-- Data for review follows --

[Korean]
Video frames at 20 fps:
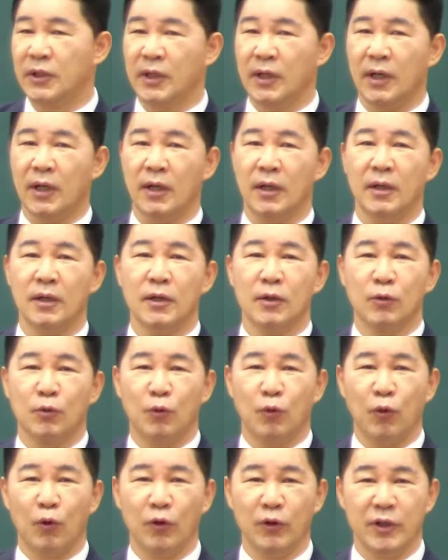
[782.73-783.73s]
그때가
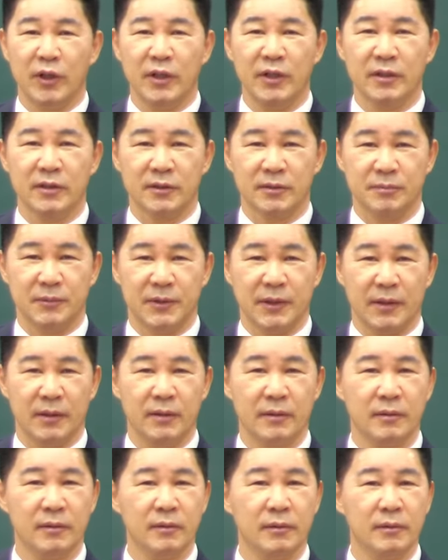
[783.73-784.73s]
고1이었습니다.
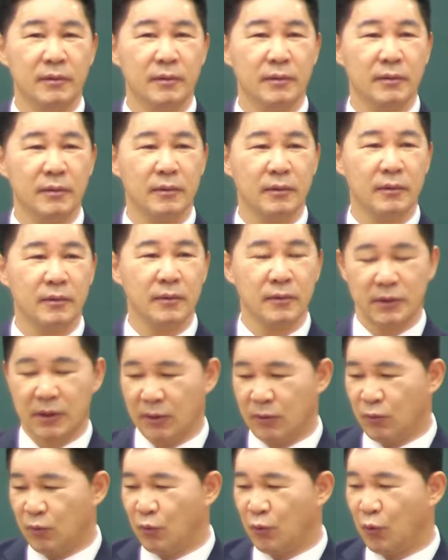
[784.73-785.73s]

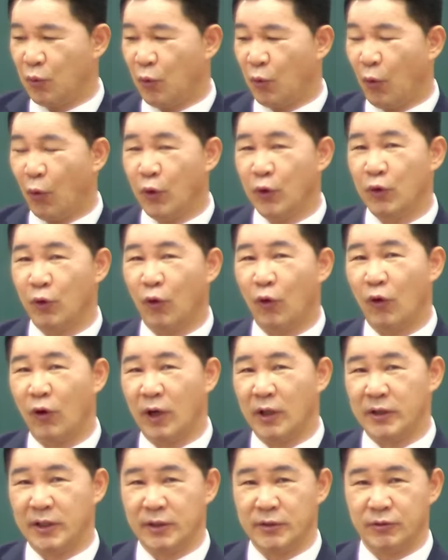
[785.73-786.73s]
当时我是高二 고2
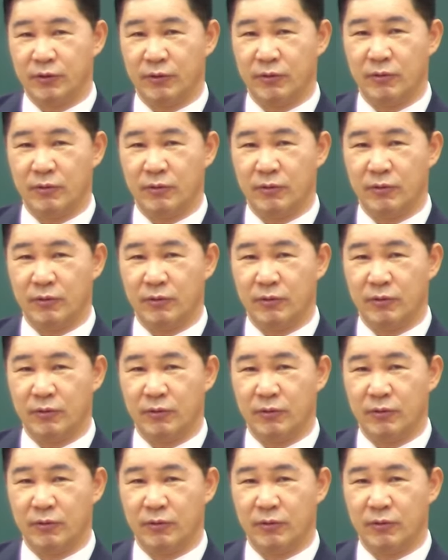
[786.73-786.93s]
올라갈 때죠.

-- Data for review concluded --

* What the task asks
Repeat the lines exactly, starting with the line that contains "[783.73-784.73s]" and ending with the last line of the entries. Keep both of those lines but no pictures.

* Solution for this exercise
[783.73-784.73s]
고1이었습니다.
[784.73-785.73s]

[785.73-786.73s]
当时我是高二 고2
[786.73-786.93s]
올라갈 때죠.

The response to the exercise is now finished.